No one knows for sure when (or even if) Khalid Sheikh Mohammed and four other accused 9/11 terrorists will enter a New York courtroom to face a judge and jury. For one thing, defense attorneys may want to shift the venue away from the place just blocks from where the World Trade Center’s twin towers fell in a murderous pile.

But for US Attorney General Eric Holder -- front man in the Obama administration’s decision to bring alleged 9/11 “mastermind” Mohammed and the others from Guantánamo Bay, Cuba, to Manhattan -- the trial has already begun, and he’s the one in the dock.

No one would disagree with Mr. Holder’s characterization of the September 2001 attacks by hijacked aircraft as “literally the crime of the century.”

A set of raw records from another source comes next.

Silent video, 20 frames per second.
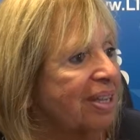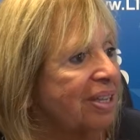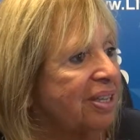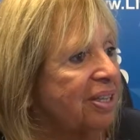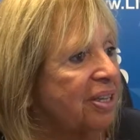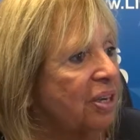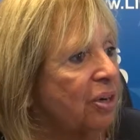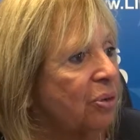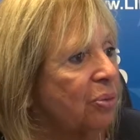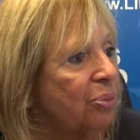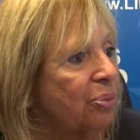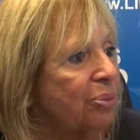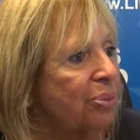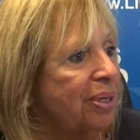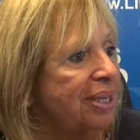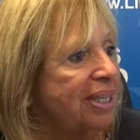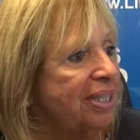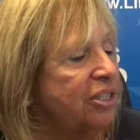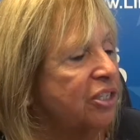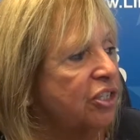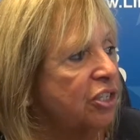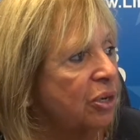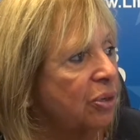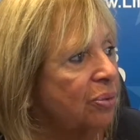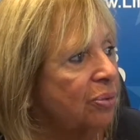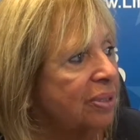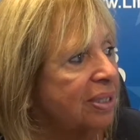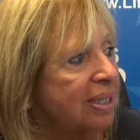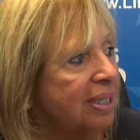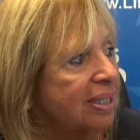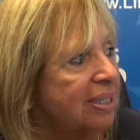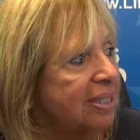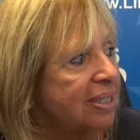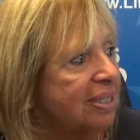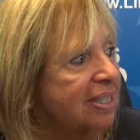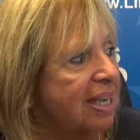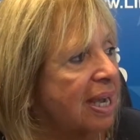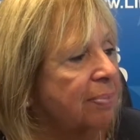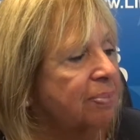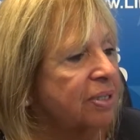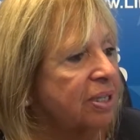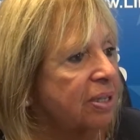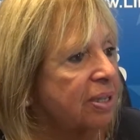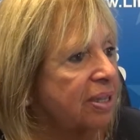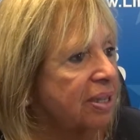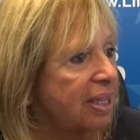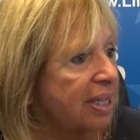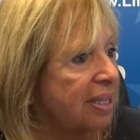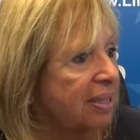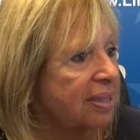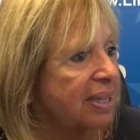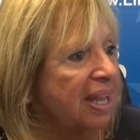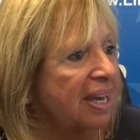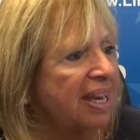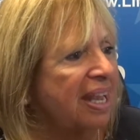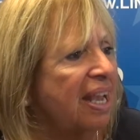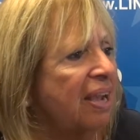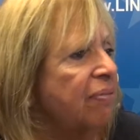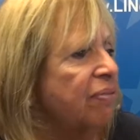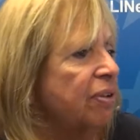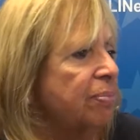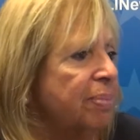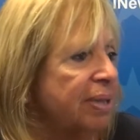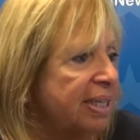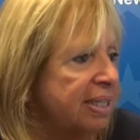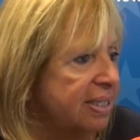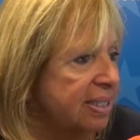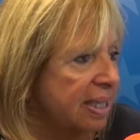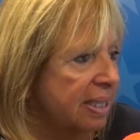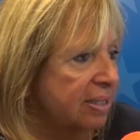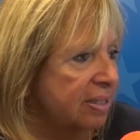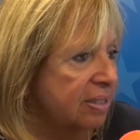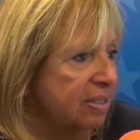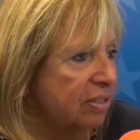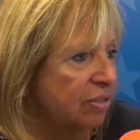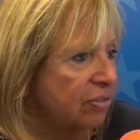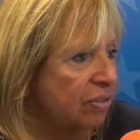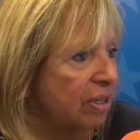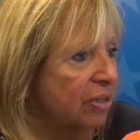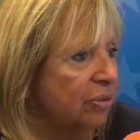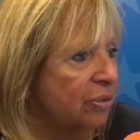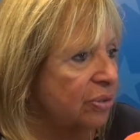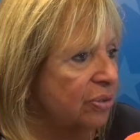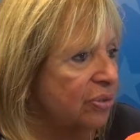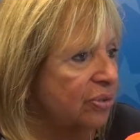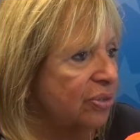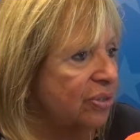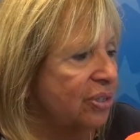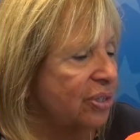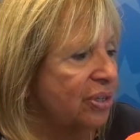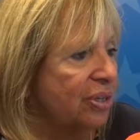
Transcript: We don't stop to think that everybody's got struggles.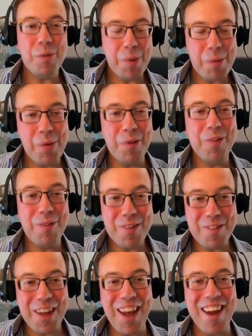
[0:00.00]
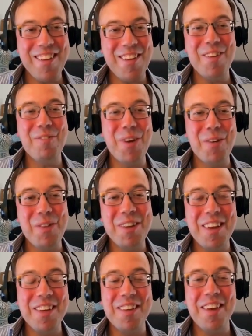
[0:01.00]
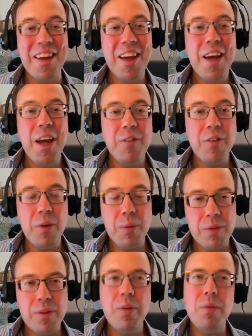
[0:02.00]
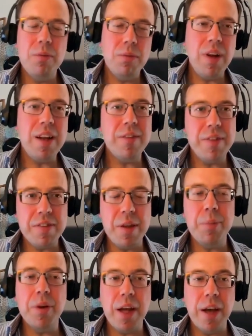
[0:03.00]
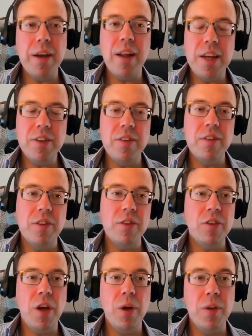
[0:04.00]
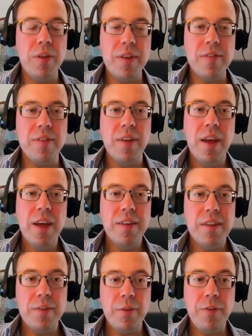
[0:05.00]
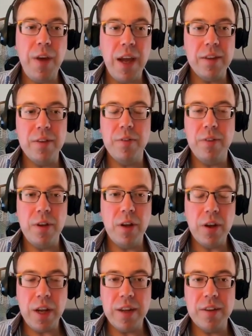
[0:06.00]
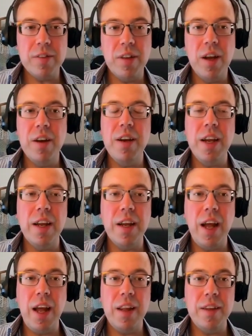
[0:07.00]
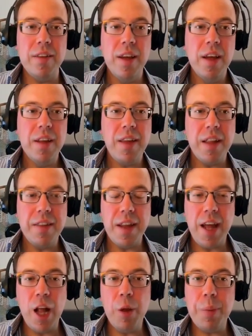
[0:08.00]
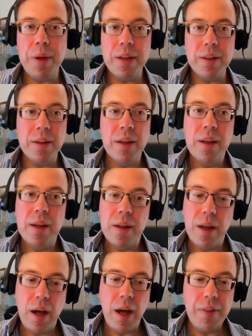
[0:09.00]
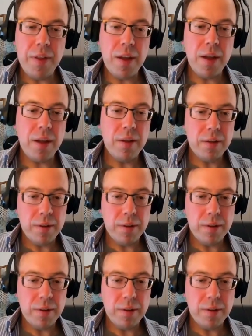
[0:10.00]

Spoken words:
bit more sophisticated, but we did a few relatively simple calculations that show that this effect of unlocking this learning and that then helping otherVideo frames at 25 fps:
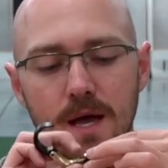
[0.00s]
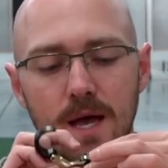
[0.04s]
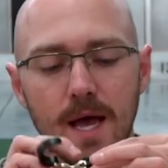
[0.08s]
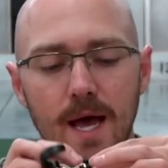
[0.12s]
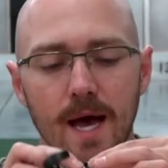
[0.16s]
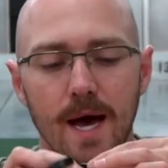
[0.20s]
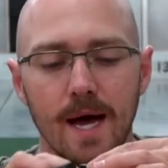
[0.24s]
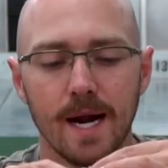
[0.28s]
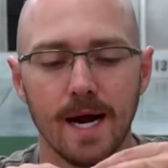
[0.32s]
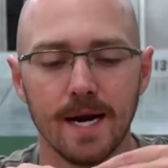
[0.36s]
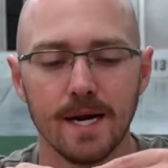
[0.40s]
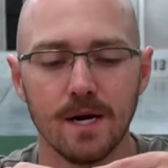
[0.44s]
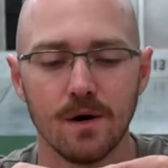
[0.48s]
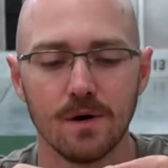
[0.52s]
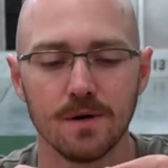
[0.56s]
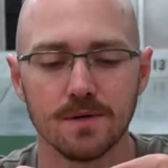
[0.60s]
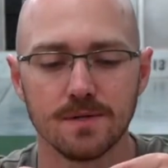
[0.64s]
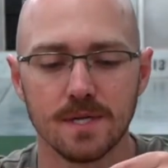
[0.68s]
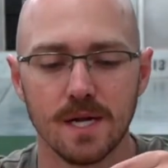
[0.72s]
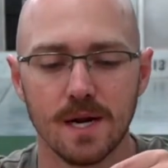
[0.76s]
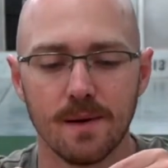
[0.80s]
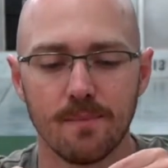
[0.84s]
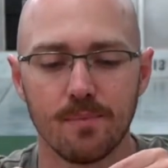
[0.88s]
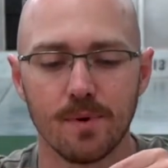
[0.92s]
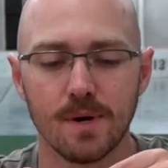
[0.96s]
and I noticed
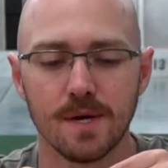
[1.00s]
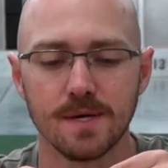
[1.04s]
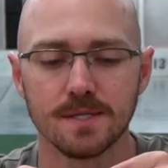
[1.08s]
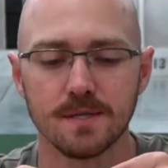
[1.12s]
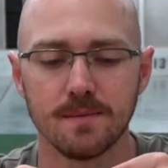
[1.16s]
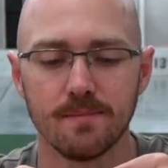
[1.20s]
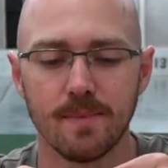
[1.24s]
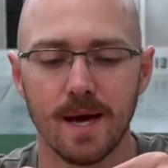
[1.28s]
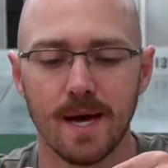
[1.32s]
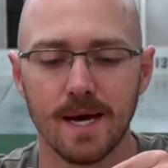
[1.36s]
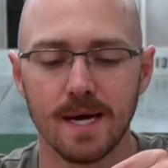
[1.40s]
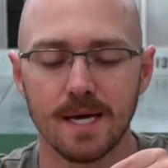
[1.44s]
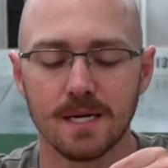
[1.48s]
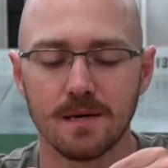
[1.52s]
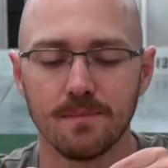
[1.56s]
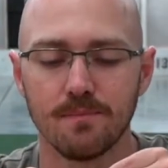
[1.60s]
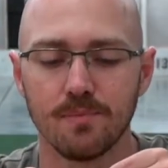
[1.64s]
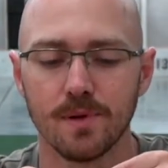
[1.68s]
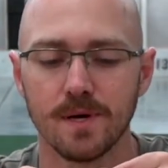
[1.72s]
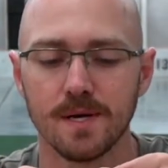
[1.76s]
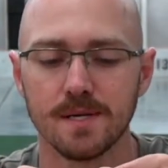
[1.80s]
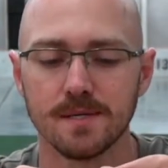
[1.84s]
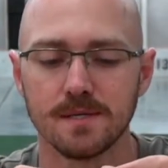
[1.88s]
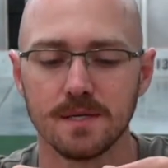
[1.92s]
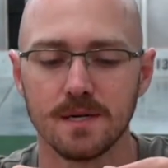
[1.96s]
that it brings it back into
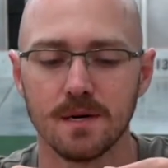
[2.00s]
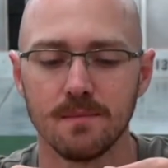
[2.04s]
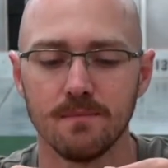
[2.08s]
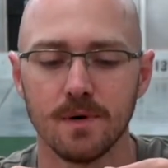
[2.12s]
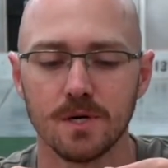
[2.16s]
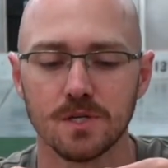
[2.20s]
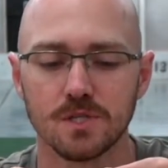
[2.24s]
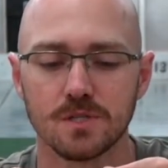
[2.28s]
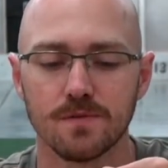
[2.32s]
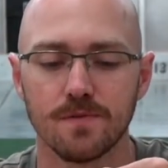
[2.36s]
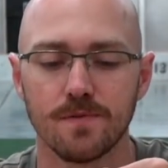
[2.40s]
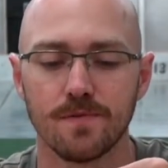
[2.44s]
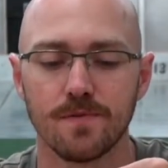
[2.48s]
place in a much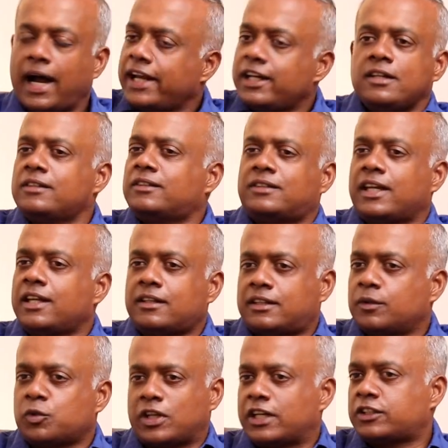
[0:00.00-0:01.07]
I didn't
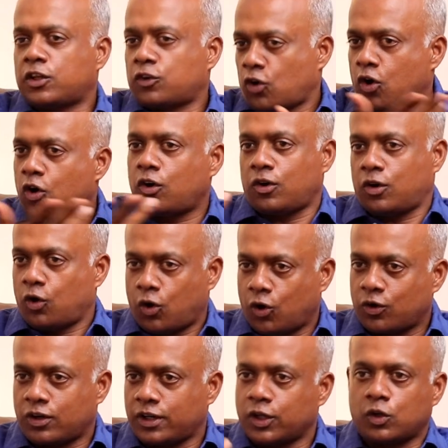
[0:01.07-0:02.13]
think there was anything wrong,
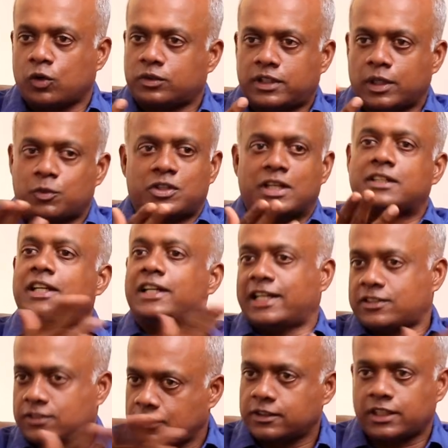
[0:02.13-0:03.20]
or, you know, there was
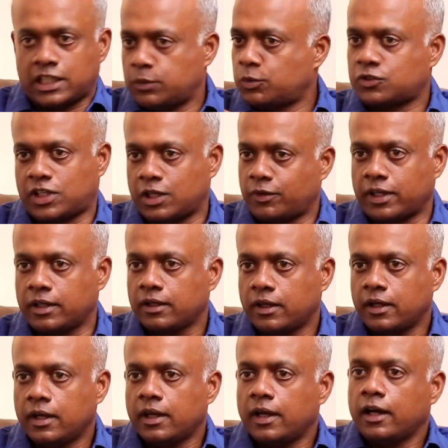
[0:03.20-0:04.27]
anything lesser that he was giving.
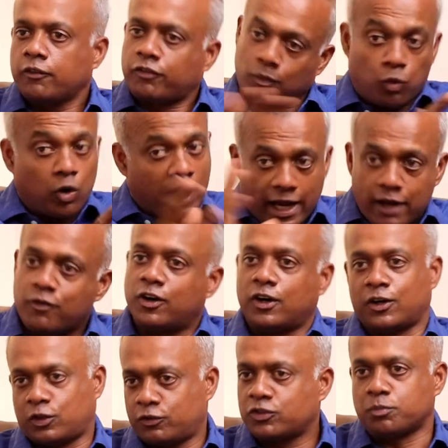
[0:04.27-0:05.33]
From what I've
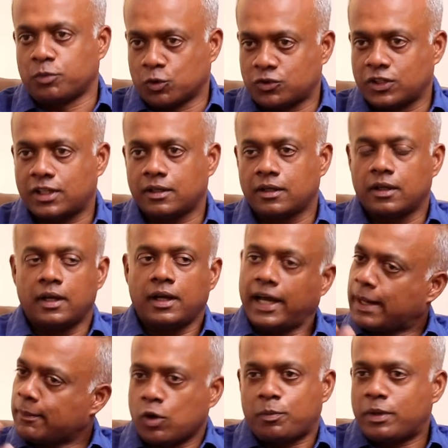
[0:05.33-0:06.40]
heard of his music,
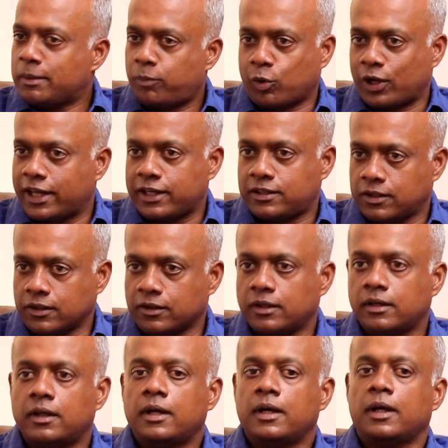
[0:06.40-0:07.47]
and I'm not being polite
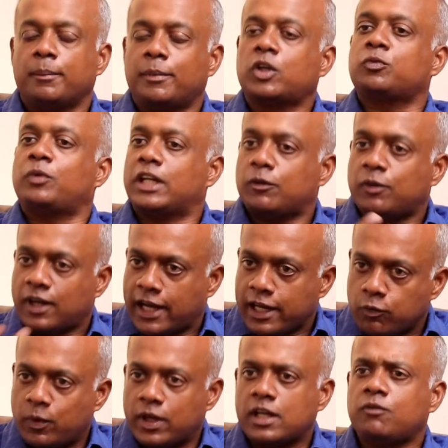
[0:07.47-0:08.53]
here, because whenever
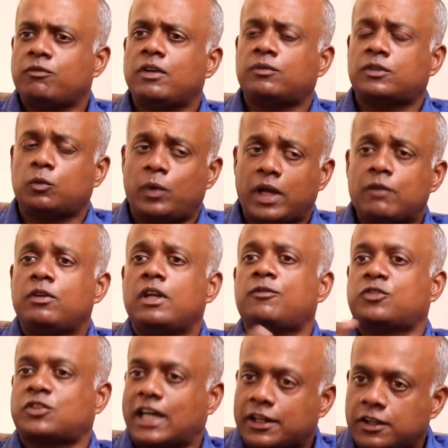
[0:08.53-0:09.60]
I went, the way
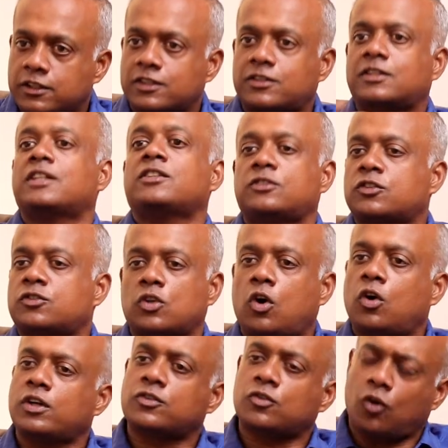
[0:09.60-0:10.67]
we've sat and discussed the
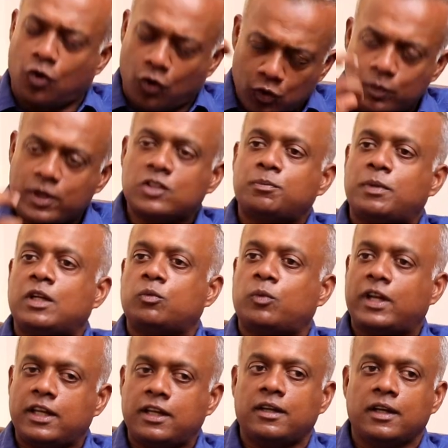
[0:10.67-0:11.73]
song has always
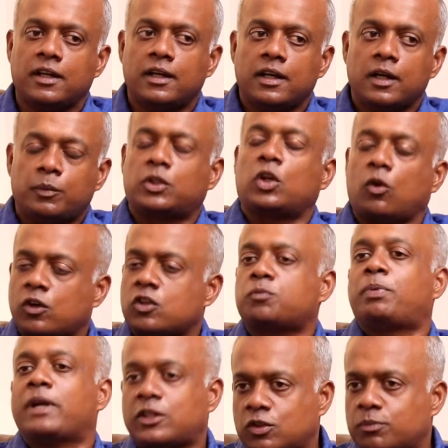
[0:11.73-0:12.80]
been very, with a lot of
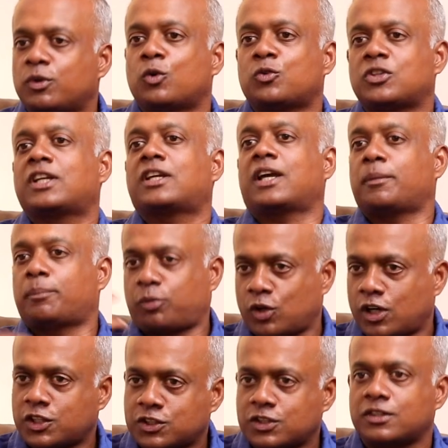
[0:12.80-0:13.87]
respect to music and
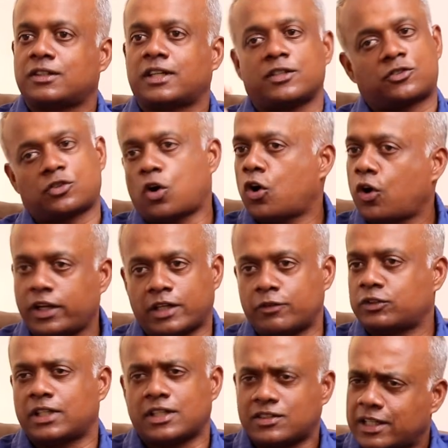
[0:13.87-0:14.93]
production and song and
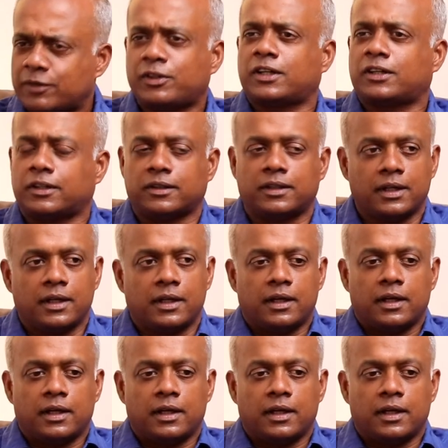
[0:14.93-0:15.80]
everything. It's neverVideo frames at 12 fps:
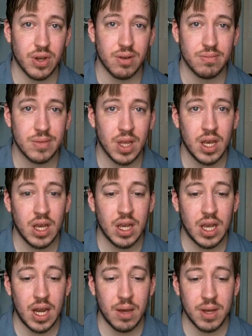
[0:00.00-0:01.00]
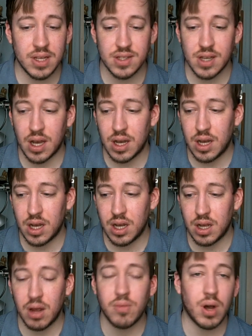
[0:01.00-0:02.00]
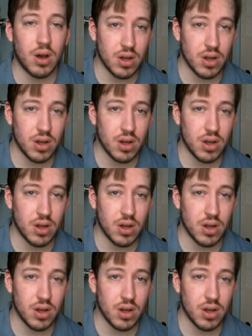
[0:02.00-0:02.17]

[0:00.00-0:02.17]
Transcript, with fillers: for you. Anyways, uh, well,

But it took only about three nanoseconds for politicians and other partisans to begin weighing in on the subject, generally along these lines as expressed in the two national newspapers published in New York City:

The Wall Street Journal. “Eric Holder's decision to move a trial on war crimes to American soil is morally confused, dangerous and political to a fault.”

The New York Times.“It was an enormous victory for the rule of law, a major milestone in Mr. Obama’s efforts to close the detention camp at Guantánamo Bay, Cuba, and an important departure from [former president] Bush’s disregard for American courts and their proven ability to competently handle high-profile terror cases.”

New York’s mayor, governor, and police commissioner all say they’re OK with Holder’s decision.

"They are responsible for the deaths of 3,000 people right here in Manhattan, and I think they should be tried in the venue where they committed the crime," Police Commissioner Raymond Kelly told reporters Friday. "That has always been the standard in our criminal justice system. I see it fitting and appropriate."

Mayor Bloomberg notes that the city has hosted terrorism trials before, including the successful 1995 conviction of Sheik Omar Abdel Rahman and other Islamic militants responsible for the 1993 World Trade Center bombing.